[Items from a dataset]

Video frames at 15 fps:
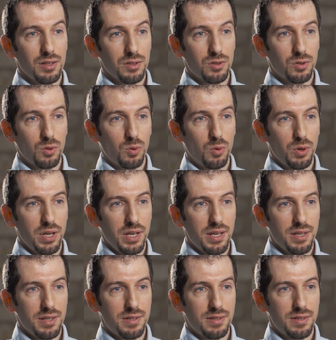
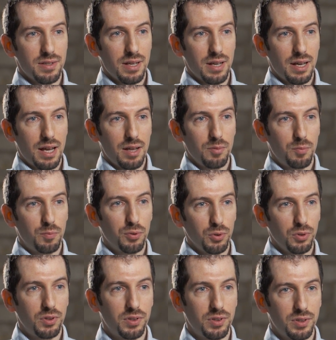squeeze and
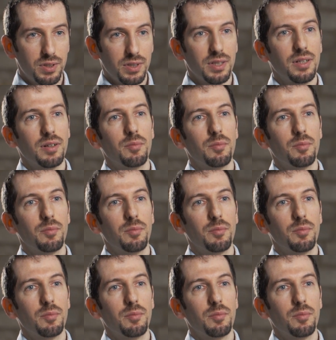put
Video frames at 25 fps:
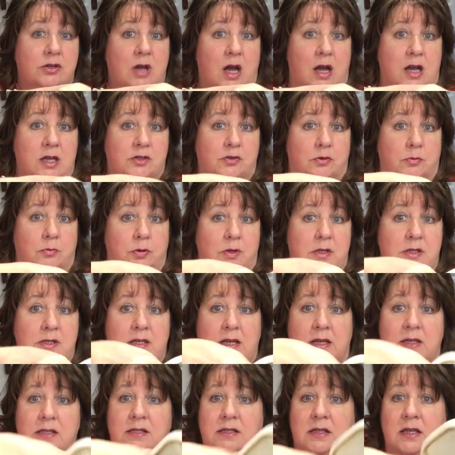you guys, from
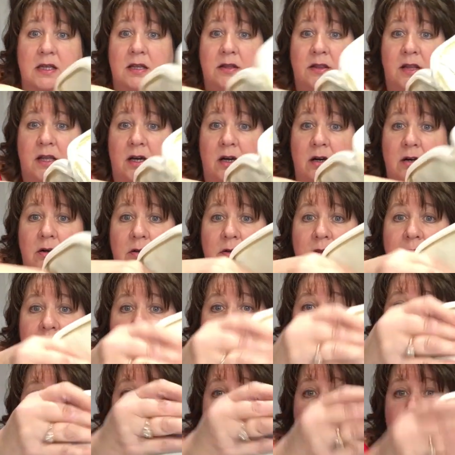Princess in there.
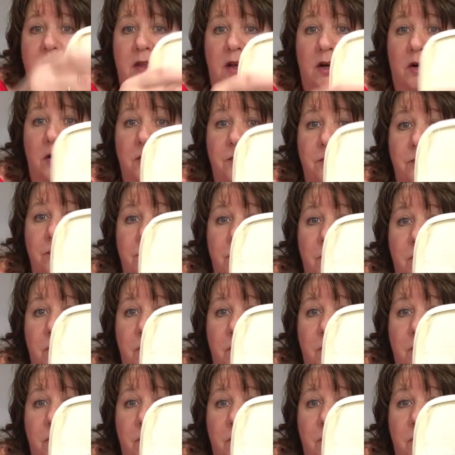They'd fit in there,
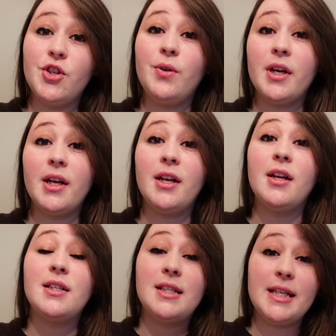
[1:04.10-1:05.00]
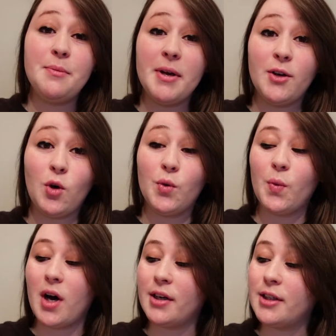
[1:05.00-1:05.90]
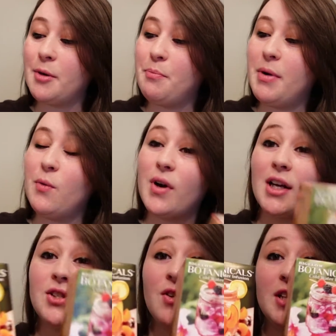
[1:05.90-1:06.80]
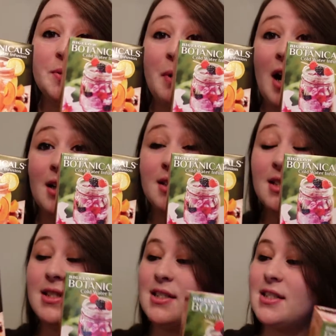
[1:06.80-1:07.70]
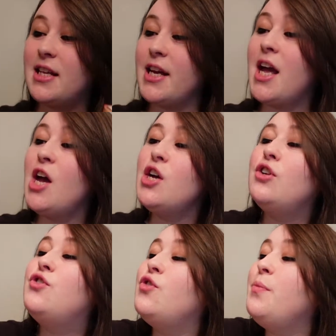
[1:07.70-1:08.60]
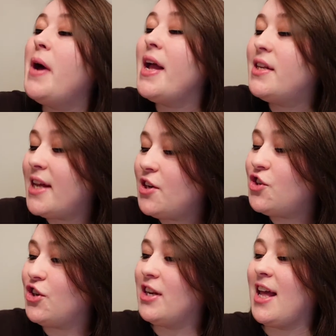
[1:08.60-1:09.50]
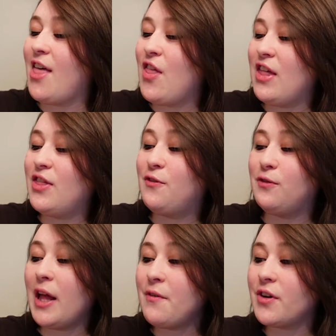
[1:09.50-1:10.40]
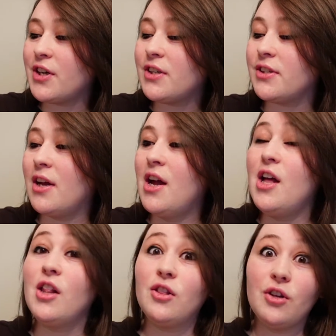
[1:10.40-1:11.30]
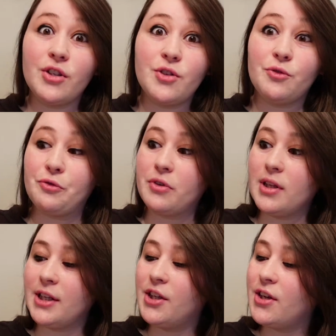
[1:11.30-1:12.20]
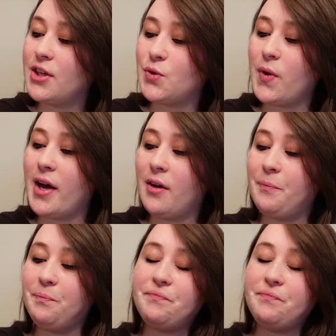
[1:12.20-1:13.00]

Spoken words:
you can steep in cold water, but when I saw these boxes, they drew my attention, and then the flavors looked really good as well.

--- Task to complete ---
Copy the records above exactly. Do not carry any picture into the copy.

--- Written response ---
Video frames at 15 fps:
squeeze and
put
Video frames at 25 fps:
you guys, from
Princess in there.
They'd fit in there,
[1:04.10-1:05.00]
[1:05.00-1:05.90]
[1:05.90-1:06.80]
[1:06.80-1:07.70]
[1:07.70-1:08.60]
[1:08.60-1:09.50]
[1:09.50-1:10.40]
[1:10.40-1:11.30]
[1:11.30-1:12.20]
[1:12.20-1:13.00]

Spoken words:
you can steep in cold water, but when I saw these boxes, they drew my attention, and then the flavors looked really good as well.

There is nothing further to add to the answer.